Jesse Vad covers eastern Santa Cruz County for Nogales International, a local publication in southern Arizona. Previously, Vad worked as a reporting intern for SJV Water, a nonprofit online publication focused on water coverage in California’s San Joaquin Valley, where he covered all things water including agriculture, climate change and policy. Vad is a graduate of the Craig Newmark Graduate School of Journalism’s class of 2020 where he specialized in visual journalism. He and his peers were finalists in the EPPY Awards for their pandemic coverage in the South Bronx. Vad has also worked as a remote reporting intern for The Jakarta Post where he covered Covid-19’s impact abroad. He was awarded the 2020 Correspondents Fund Scholar title from the J-School for his work with The Jakarta Post. As a freelancer, Vad’s work has appeared in NBC News, Gothamist, The Times-Standard and more. Before coming to journalism, Vad was an elementary school teacher. Over summer breaks, he worked on his own storytelling projects in New Orleans, Tajikistan and China.

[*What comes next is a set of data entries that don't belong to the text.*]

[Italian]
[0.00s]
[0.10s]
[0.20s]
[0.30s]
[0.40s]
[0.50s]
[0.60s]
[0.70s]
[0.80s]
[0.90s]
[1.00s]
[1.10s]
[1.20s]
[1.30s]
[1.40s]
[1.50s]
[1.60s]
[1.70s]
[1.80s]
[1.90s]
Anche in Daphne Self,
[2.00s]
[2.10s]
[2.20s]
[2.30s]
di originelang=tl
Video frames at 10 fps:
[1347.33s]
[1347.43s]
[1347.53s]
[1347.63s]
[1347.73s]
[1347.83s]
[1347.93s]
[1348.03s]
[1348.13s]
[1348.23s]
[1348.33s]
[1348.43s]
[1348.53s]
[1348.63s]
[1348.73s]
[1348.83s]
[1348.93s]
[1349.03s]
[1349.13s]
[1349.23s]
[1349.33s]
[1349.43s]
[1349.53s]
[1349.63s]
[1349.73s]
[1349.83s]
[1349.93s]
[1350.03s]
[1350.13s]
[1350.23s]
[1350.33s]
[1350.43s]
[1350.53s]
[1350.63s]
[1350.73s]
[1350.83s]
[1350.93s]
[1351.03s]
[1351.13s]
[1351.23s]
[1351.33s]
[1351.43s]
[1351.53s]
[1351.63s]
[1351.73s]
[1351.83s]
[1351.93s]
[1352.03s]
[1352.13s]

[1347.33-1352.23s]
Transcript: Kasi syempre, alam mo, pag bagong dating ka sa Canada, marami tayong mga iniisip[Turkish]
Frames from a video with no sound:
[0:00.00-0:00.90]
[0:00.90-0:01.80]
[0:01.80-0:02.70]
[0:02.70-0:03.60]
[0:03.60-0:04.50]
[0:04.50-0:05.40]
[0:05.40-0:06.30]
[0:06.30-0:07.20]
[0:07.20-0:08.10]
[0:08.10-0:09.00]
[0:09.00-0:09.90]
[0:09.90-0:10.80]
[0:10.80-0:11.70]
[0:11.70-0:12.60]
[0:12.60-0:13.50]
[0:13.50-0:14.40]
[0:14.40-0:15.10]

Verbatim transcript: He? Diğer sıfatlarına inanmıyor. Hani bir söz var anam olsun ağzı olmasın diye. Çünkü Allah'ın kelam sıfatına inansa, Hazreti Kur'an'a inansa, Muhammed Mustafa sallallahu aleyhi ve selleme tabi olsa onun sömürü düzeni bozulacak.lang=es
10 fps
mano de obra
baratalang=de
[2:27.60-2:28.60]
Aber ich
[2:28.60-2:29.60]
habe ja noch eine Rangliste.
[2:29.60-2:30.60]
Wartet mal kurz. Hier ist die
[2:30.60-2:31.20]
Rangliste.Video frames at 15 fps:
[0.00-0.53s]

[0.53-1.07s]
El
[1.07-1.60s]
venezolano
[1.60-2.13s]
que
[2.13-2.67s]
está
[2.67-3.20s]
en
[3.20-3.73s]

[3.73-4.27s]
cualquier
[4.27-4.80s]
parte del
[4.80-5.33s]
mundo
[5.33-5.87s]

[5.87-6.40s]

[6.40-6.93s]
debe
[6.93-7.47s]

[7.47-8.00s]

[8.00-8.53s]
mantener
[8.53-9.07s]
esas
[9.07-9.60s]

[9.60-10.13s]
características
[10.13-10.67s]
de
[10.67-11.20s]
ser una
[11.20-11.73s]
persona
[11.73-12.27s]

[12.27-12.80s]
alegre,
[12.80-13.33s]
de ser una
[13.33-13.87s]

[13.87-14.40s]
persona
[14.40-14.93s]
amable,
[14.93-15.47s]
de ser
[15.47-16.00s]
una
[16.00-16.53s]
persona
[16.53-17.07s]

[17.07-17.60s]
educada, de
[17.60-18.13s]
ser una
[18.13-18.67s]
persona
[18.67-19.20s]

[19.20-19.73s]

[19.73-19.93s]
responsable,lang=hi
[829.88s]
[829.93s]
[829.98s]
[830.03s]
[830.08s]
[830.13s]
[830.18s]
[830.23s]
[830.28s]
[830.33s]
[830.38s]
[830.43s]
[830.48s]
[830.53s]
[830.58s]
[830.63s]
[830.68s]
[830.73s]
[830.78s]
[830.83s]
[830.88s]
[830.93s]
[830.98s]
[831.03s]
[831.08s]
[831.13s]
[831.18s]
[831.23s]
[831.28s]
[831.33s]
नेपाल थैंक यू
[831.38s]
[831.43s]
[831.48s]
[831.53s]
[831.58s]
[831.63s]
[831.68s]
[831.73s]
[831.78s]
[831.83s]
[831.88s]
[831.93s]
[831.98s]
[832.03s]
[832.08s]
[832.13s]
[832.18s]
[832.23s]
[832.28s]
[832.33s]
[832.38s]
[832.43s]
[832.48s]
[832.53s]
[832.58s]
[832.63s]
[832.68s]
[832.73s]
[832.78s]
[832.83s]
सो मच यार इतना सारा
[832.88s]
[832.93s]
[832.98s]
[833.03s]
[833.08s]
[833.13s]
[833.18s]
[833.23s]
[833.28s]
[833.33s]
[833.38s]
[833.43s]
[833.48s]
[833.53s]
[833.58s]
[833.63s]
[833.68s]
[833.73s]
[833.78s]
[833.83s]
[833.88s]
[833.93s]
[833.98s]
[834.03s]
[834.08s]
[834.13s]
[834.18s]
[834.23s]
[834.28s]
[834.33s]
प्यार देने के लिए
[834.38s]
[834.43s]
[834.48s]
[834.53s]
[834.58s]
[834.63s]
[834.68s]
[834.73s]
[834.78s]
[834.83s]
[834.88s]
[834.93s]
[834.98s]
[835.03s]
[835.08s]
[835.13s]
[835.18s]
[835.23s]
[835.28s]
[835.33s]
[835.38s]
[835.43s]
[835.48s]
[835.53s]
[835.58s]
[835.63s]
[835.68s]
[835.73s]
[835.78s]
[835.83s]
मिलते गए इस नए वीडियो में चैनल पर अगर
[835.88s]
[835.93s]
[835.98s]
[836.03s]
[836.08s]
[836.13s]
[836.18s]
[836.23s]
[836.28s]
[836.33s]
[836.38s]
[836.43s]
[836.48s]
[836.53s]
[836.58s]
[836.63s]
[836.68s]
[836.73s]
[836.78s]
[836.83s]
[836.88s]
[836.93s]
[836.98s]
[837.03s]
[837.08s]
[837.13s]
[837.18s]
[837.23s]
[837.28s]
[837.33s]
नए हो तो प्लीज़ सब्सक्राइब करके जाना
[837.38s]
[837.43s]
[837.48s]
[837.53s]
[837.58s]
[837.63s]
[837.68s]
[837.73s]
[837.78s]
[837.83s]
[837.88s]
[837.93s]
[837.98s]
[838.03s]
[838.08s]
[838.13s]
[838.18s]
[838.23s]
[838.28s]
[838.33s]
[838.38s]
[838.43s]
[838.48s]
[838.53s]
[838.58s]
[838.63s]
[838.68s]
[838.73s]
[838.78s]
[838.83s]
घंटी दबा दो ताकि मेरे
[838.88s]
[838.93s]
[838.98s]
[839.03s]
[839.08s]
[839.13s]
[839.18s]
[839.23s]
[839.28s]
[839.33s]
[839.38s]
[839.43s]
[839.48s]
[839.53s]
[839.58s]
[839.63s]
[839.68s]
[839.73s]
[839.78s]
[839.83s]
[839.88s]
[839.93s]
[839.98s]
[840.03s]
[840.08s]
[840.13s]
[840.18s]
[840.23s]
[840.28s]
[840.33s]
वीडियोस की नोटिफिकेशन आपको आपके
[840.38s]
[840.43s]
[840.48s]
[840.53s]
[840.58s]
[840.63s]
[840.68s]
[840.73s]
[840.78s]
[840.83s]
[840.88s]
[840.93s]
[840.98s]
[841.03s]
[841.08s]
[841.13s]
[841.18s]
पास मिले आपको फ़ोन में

Arizona Center for Investigative Reporting

The Arizona Center for Investigative Reporting is an independent, nonpartisan and collaborative nonprofit newsroom dedicated to statewide, data-driven investigative reporting. AZCIR’s mission is to produce, foster and promote investigative journalism through original and collaborative reporting, often using data, and by training the next generation of investigative journalists.

Nogales International

The Nogales International is the paper of record in Santa Cruz County, a county the size of Rhode Island on the U.S.-Mexico border with a population of around 47,000. The local culture and economy are closely tied to Mexico, and the International’s mission is to shine a spotlight on the community’s unique bicultural identity as well as the particular challenges it faces. The International has been publishing since 1925. Our content is exclusively local, meaning it is directly connected to Santa Cruz County or our twin city of Nogales, Sonora, Mexico.

TucsonSentinel.com

Founded in 2009, the nonprofit independent TucsonSentinel.com has a mission of informing Southern Arizonans about the community challenges and unique culture of our borderlands, and public policy responses to them: "A smarter Tucson is a better Tucson." The TucsonSentinel serves readers in metro Tucson (pop. 1M), the rural stretches of Pima County, and the other border counties of Santa Cruz and Cochise. Those in our coverage area are often poor and include many new/recently moved residents; 29% of adults speak Spanish or another language at home. Two Native tribes have reservations bordering Tucson: the Pascua Yaqui Tribe and the vast Tohono O’odham Nation. The Sentinel has published numerous investigations that have led to immediate changes in government policies and legislation.